Protein, whey protein and dairy are listed as the ingredients with the most potential for growth in the weight management category. Waters, juices and nutrition bars that provide satiety are among the key applications.

The report notes energy as a trend with “new market segments awaiting discovery.” Similar to the concept of weight management being more of a lifestyle change than a quick fix, the report references feeling energetic as “one of the most basic self-descriptions of wellness in health psychology.” Consumers associate energy with health, providing the opportunity to expand a category currently dominated by heavily caffeinated, high-sugar beverages.

According to the report, the potential for growth in this category is unlimited, even with an uneven economic climate. The majority of energy drinks are currently marketed primarily towards younger men, thus leaving the door open for an energy drink focusing again on lifestyle instead of a quick fix.

Ingredients for formulators to keep an eye on: guarana, ginseng, green tea, B vitamins, juice, fruits and dairy.

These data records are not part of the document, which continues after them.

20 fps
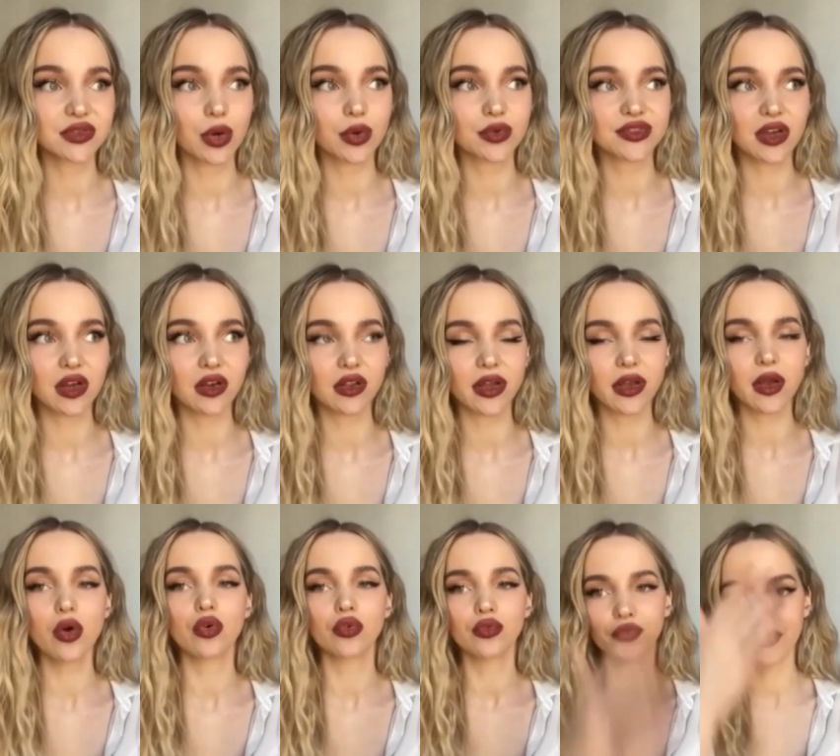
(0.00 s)
and so I was kind of
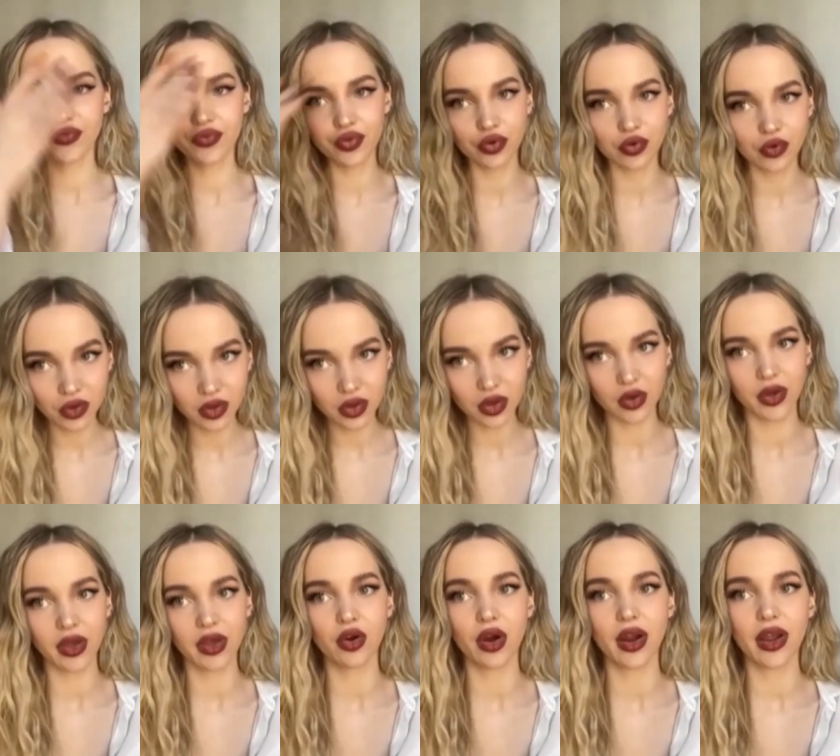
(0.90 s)
like, oh,
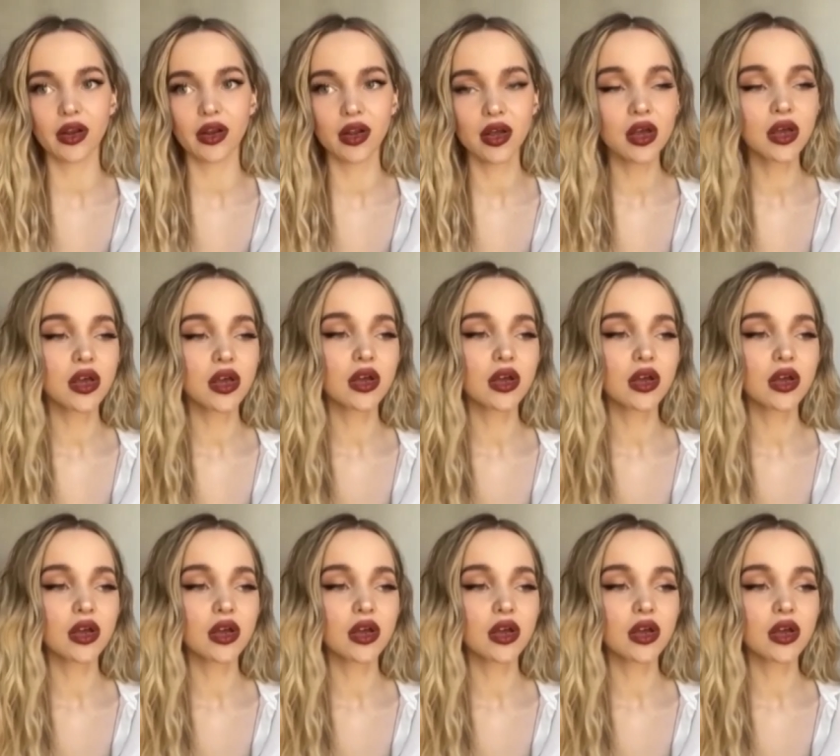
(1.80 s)
Okay, great.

Though the ingredients of a product may seem the most important element of this trend, marketing, packaging and consumer education are vital for success, particularly if the product utilizes a new or “unusual” ingredient.

Wheat, gluten, soy, diary, lactose, additives, preservatives, colors, fruit and probiotics are ingredients formulators will have to keep an eye on with this phenomenon.

Fruit: the Future of Functional Food
Fruit and fruit drinks are listed in this report as “the key driver of the future of functional foods.” The heart of this trend is the ability of the market to communicate the benefits of fruit and to capitalize on it as a beneficial ingredient instead of just a flavor.

Ingredients for formulators to watch: fruits that provide benefits such as energy, inflammation reduction, glucose uptake, sports recovery, digestive health and immunity.

Making Parent’s Lives Easier is Key to the Kids Market
New Nutrition Business lists three identified elements for this trend:

  • Something the child will want to eat.
  • Free from “bad” ingredients.
  • Focused and effective communication.

The potential for mass success of this trend is unlimited, based on the fact that parents worldwide have many of the same concerns regarding their children's health and nutrition. If ingredients and health benefits are communicated to parents in a clear and concise manner and are cost effective, the market potential is extensive.

Ingredients for formulators to watch: all-natural, free-from, vitamins, immunity boosters.

Healthy Snacking for the “Me Generation”
Ninety percent of US consumers snack, notes the report, while only 75% eat breakfast. The potential for the "fourth meal" is clear. Snacking drives new product development, and as with all other categories, healthy snacking must be convenient. In addition, consumers will pay more for products that limit fat and calories. Meanwhile, the public has fractious health strategies, so niche approaches will become increasingly popular. The report concludes: "It is better to be a successful niche brand earning superior profit margins in many markets than to try to be a price-fighting, low-margin mass-market brand in one market."

Packaging and Premiumization
The report concludes by underscoring a strategy of healthy product launches that can build loyalty and repeat purchases. As stated above, niche is the key. "Brands targeted at the most health-conscious niches have thrived even in very price-sensitive markets," the report notes, "even at premium prices, and benefit from loyal buyers. For any brand to achieve a premium price point it must both score very highly on convenience and connect to other key trends."